July 17, 2012
By SARAH MERVOSH
For nearly 20 years, Holly Austin Smith thought of herself as a prostitute. She looked back at those 36 hours she spent in Atlantic City, N.J., wearing red high heels, and she thought she had chosen that for herself.
It was only recently that it clicked for Smith: she was never a prostitute. She had been a 14-year-old girl who didn’t think she was pretty enough to wear dresses. She had been a victim who was manipulated and exploited.
And now, at 34, Smith considers herself a survivor of child sex trafficking. She has chin-length blond hair and a Chinese symbol that means “power” tattooed on her hand. Smith travels around the country to support and empower others who are — like she once was — young, insecure and afraid.
At a conference Monday at Southern Methodist University, Smith spoke about her experience, so law enforcement could learn from her story. The three-day conference, organized by the U.S. Justice Department, hopes to shed light on the latest trends in child sex trafficking and help police agencies and others combat the problem.

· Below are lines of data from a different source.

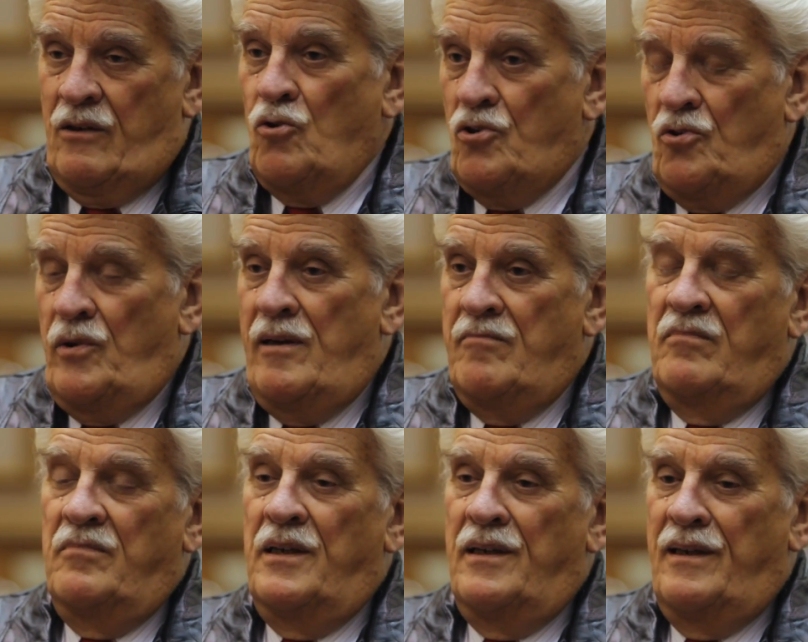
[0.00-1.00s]
good to
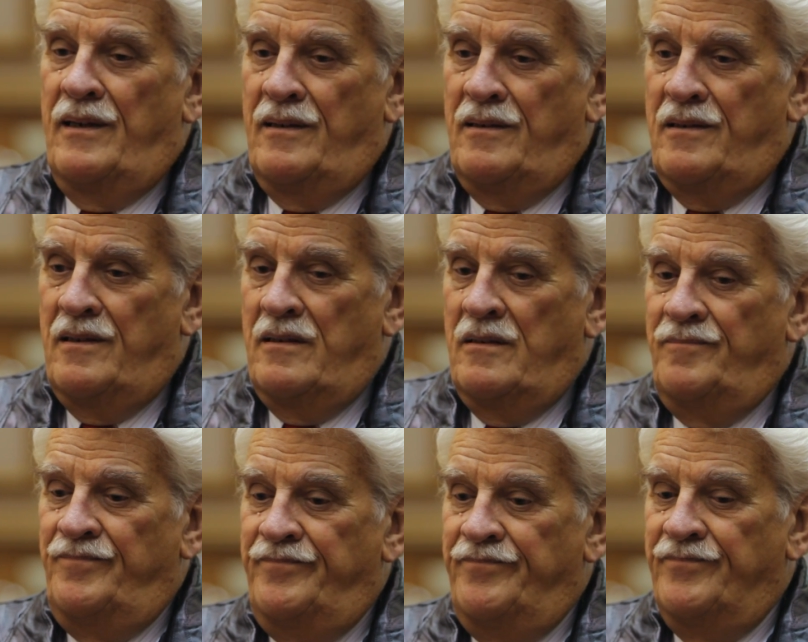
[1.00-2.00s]
him, and uh,
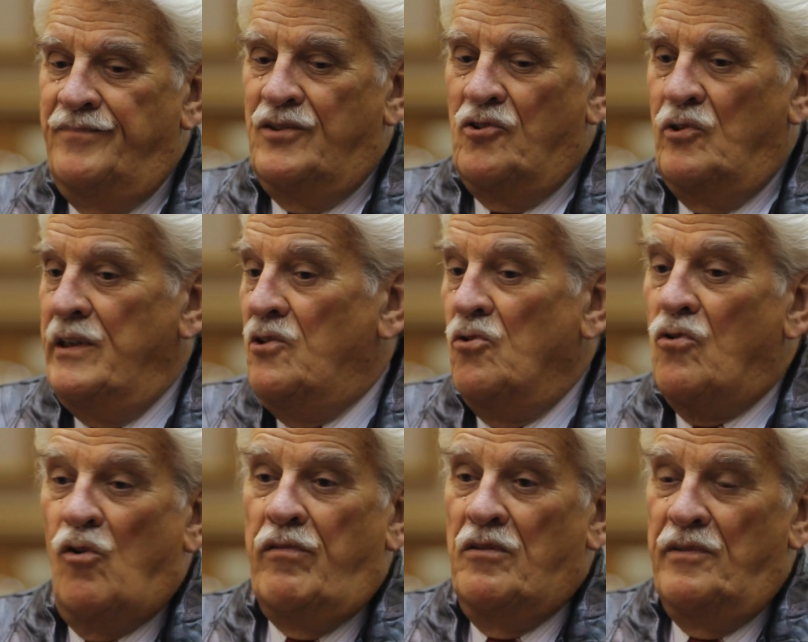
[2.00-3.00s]
so he
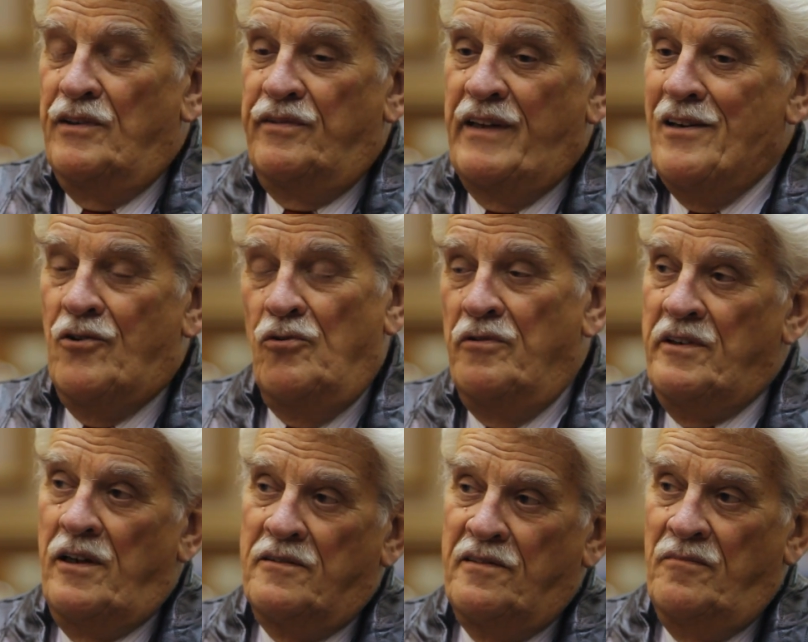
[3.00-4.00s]
took over with
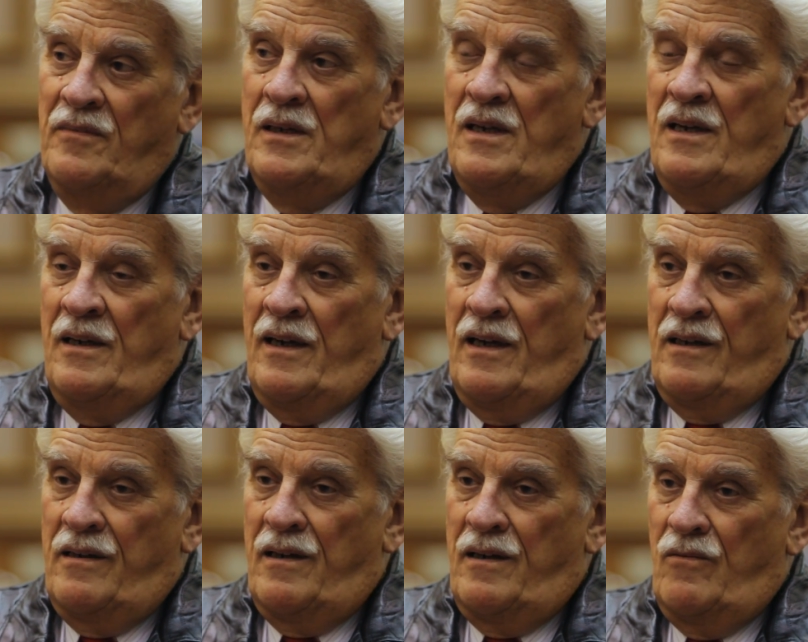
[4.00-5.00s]
enthusiasm.
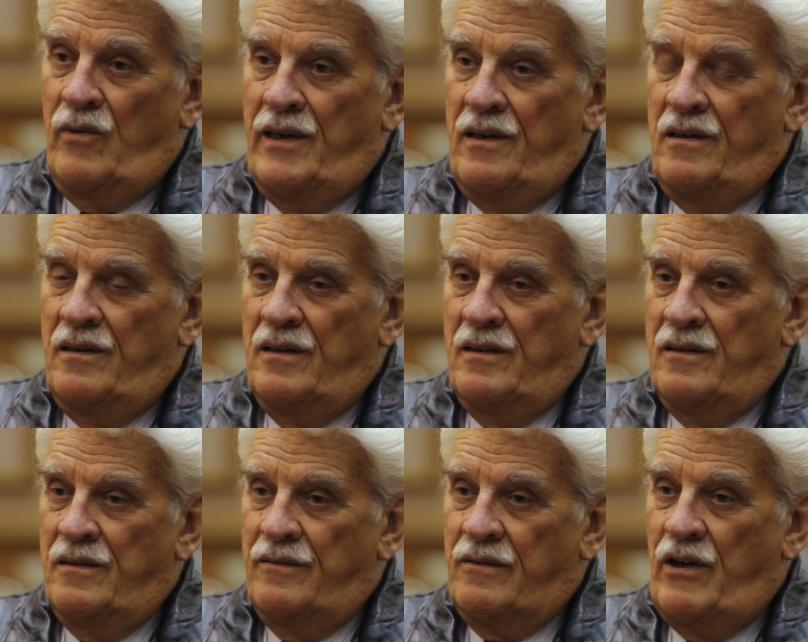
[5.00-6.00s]
And then when
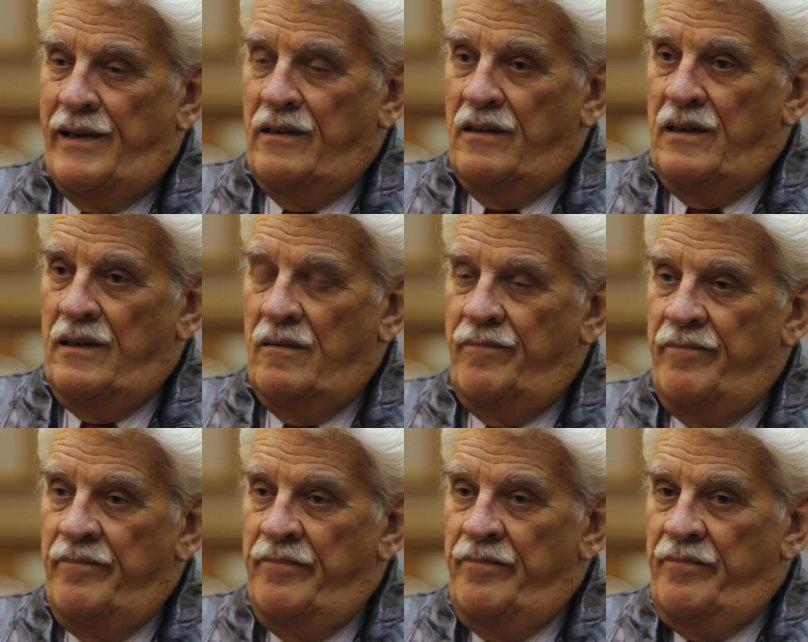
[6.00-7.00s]
uh, Kennedy
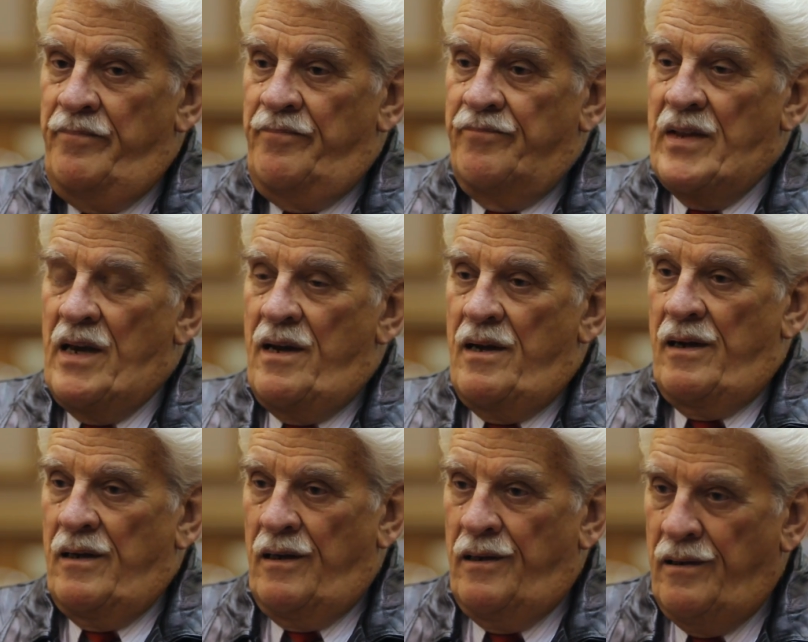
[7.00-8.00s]

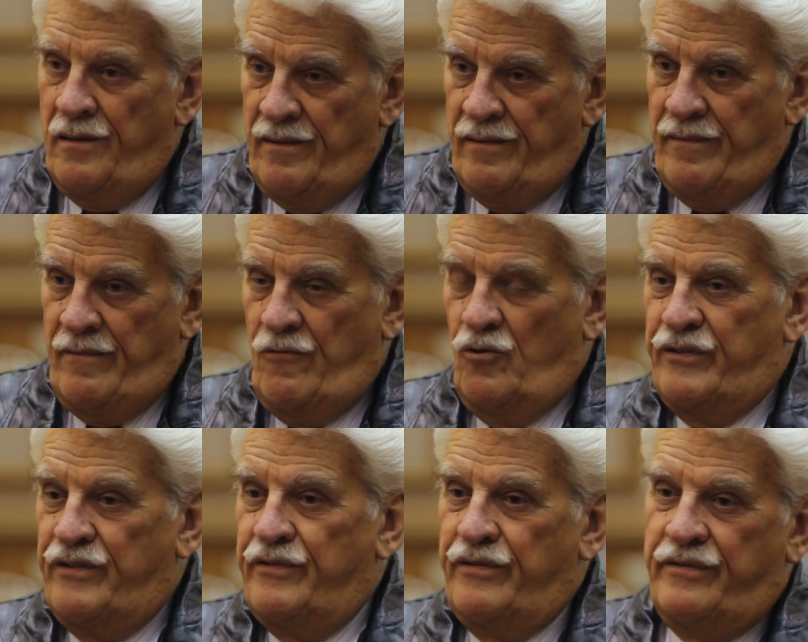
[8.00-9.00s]
uh,
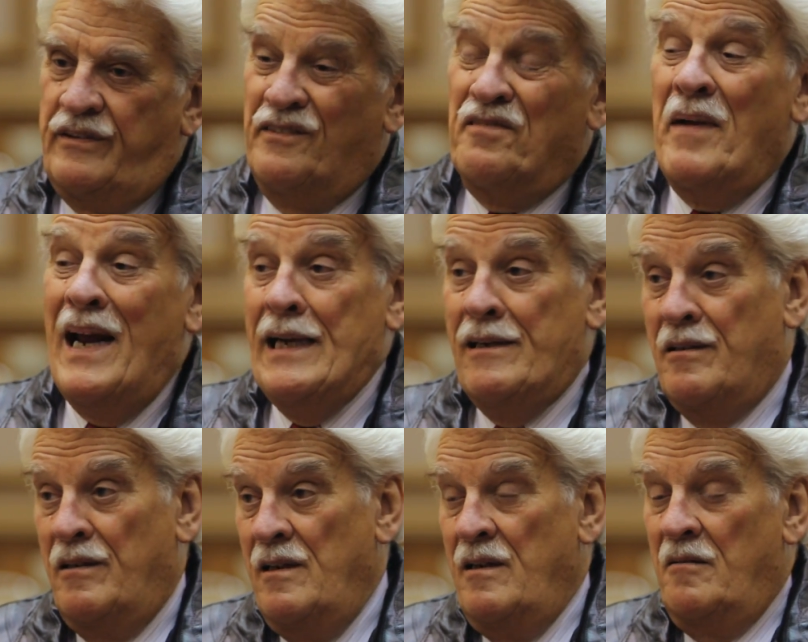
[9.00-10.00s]
was
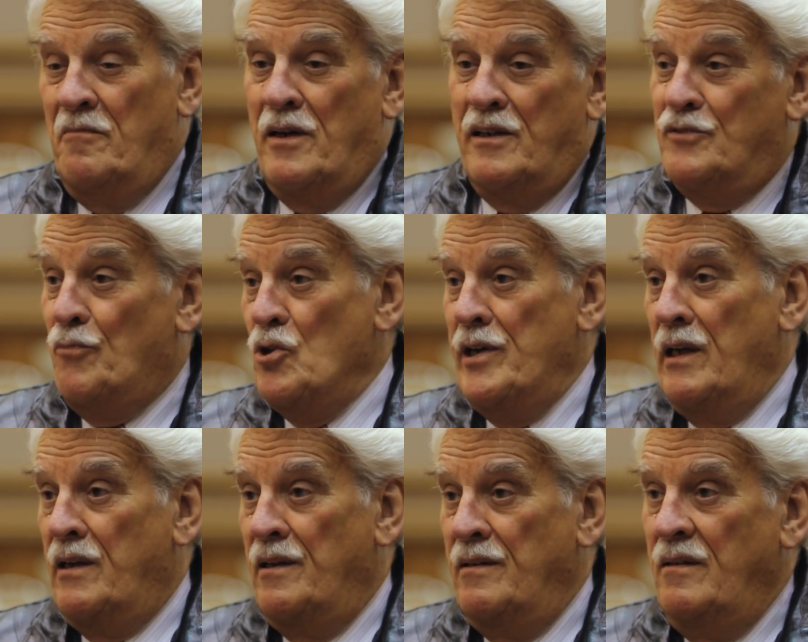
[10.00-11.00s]
dismayed by
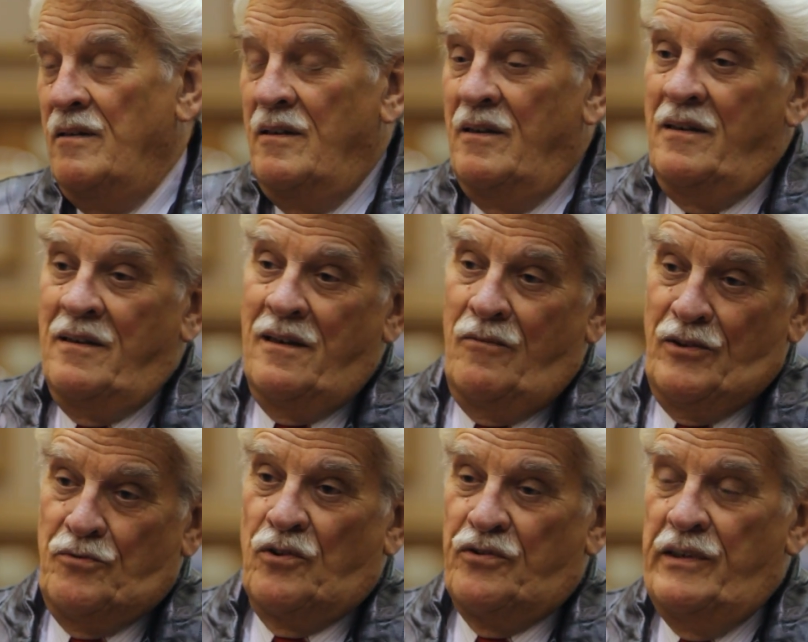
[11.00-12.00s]
Sputnik,
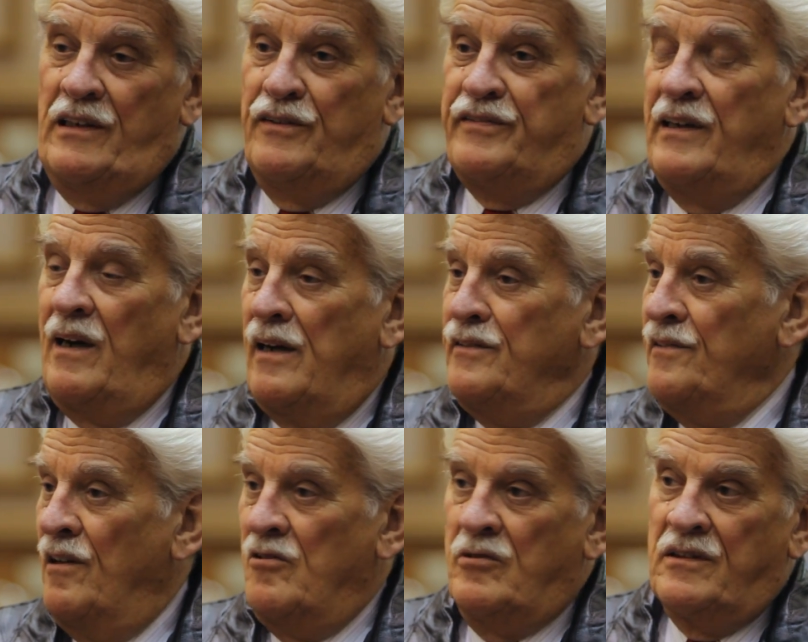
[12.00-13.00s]
which was really still
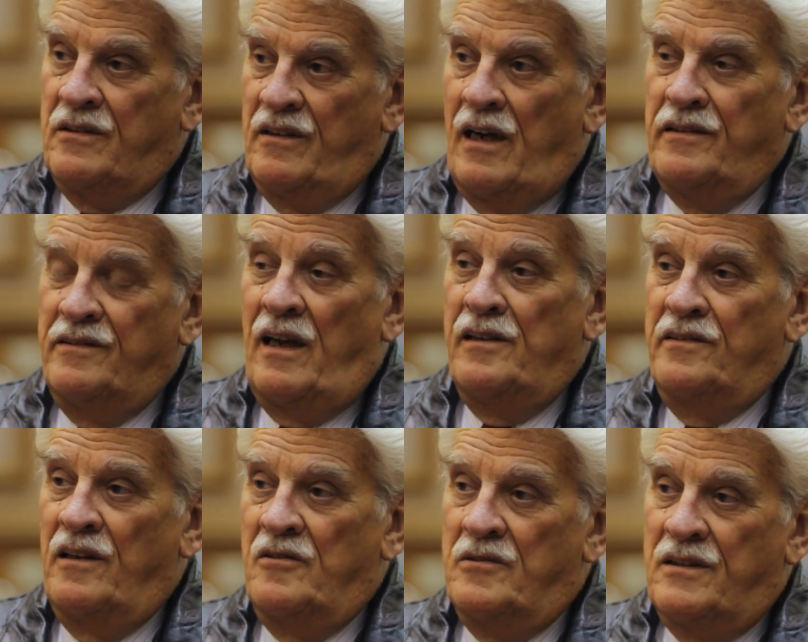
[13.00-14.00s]
Eisenhower, the
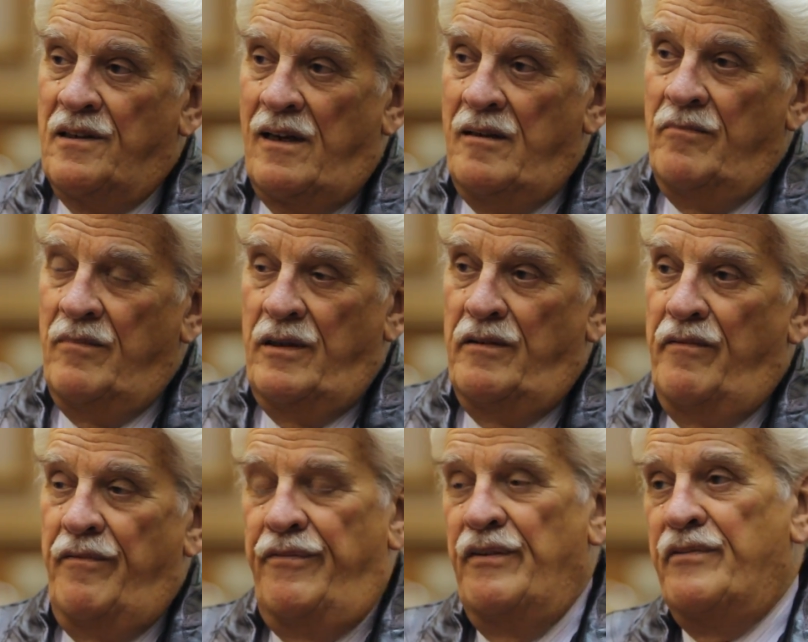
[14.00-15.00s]
Eisenhower time in
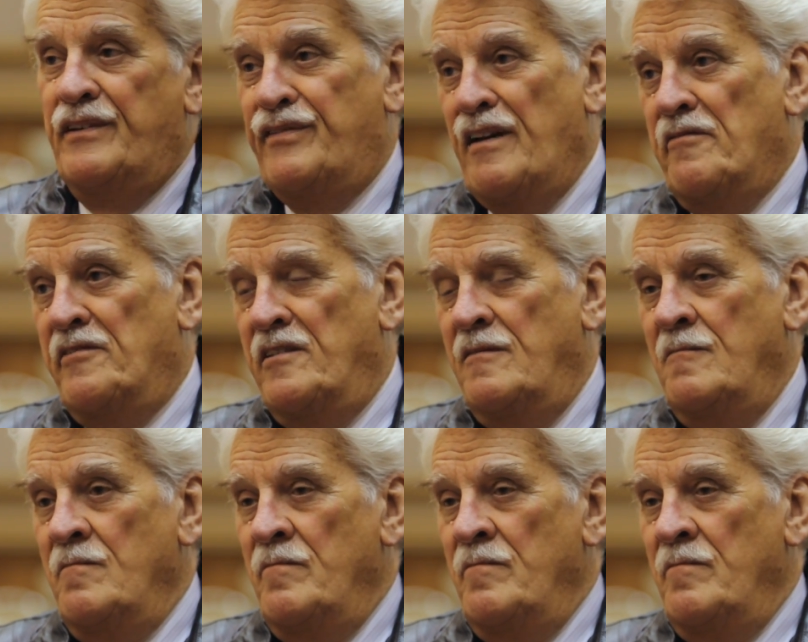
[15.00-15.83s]
57,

The majority of the country’s reported trafficking victims are American, and factors like running away from home, a history of abuse and poverty put children at greater risk for exploitation, said Jim Walters, assistant police chief at SMU.
Trafficking is particularly a problem in the Dallas area because of the city’s location. Highways from all over the country cross through Dallas, and victims are sent here from the U.S.-Mexico border, said Pat Davis, associate director of SMU’s Embrey Human Rights Program.
The Dallas Police Department identifies 350 girls a year as at risk for sex trafficking. About half of those have already been forced into prostitution, Davis said.